→ **What needs to be done**:
Take the line that contains "[0:06.89-0:07.87]" and each one after it through the last line below, and retype them exactly. Leave out the pictures.

Stored data entries
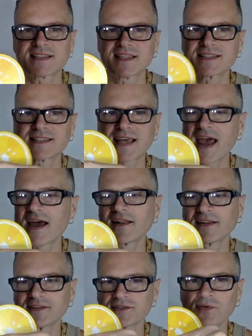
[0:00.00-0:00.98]
the
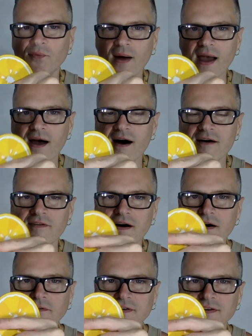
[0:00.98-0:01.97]
scale is way off,
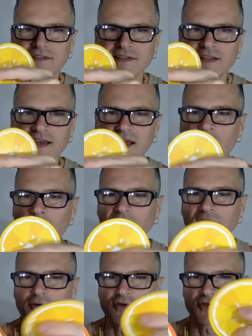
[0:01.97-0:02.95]
obviously,
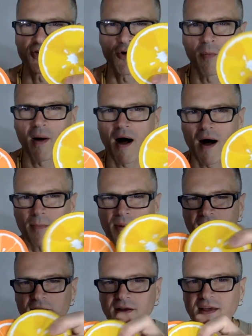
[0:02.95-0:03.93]
but they're so pop
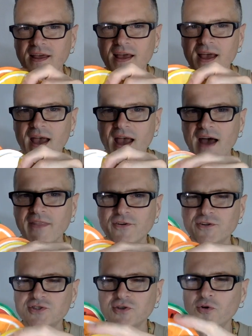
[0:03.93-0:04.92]
arty and
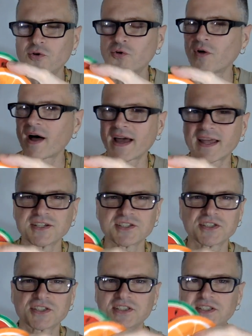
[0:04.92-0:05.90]
they're so cool. I can
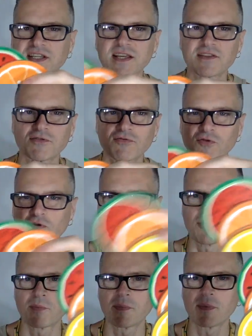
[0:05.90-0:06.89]
just see the
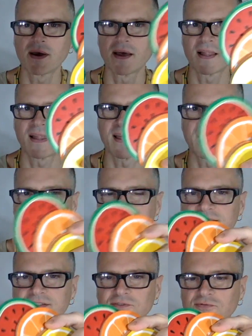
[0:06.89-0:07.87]
room like
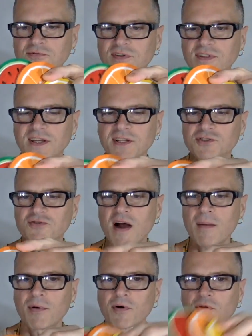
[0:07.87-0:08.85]
this really
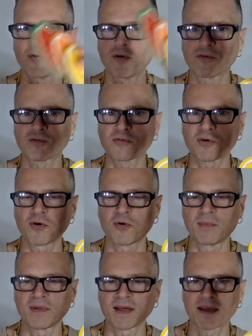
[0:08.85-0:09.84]
tropical
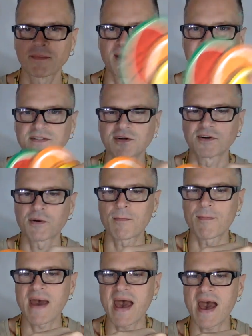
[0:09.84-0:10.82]
room, like it makes a good
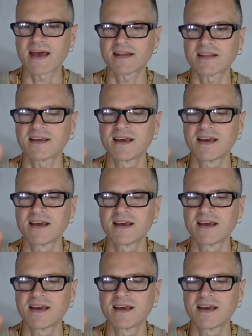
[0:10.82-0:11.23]
mat.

→ **Answer to this exercise**:
[0:06.89-0:07.87]
room like
[0:07.87-0:08.85]
this really
[0:08.85-0:09.84]
tropical
[0:09.84-0:10.82]
room, like it makes a good
[0:10.82-0:11.23]
mat.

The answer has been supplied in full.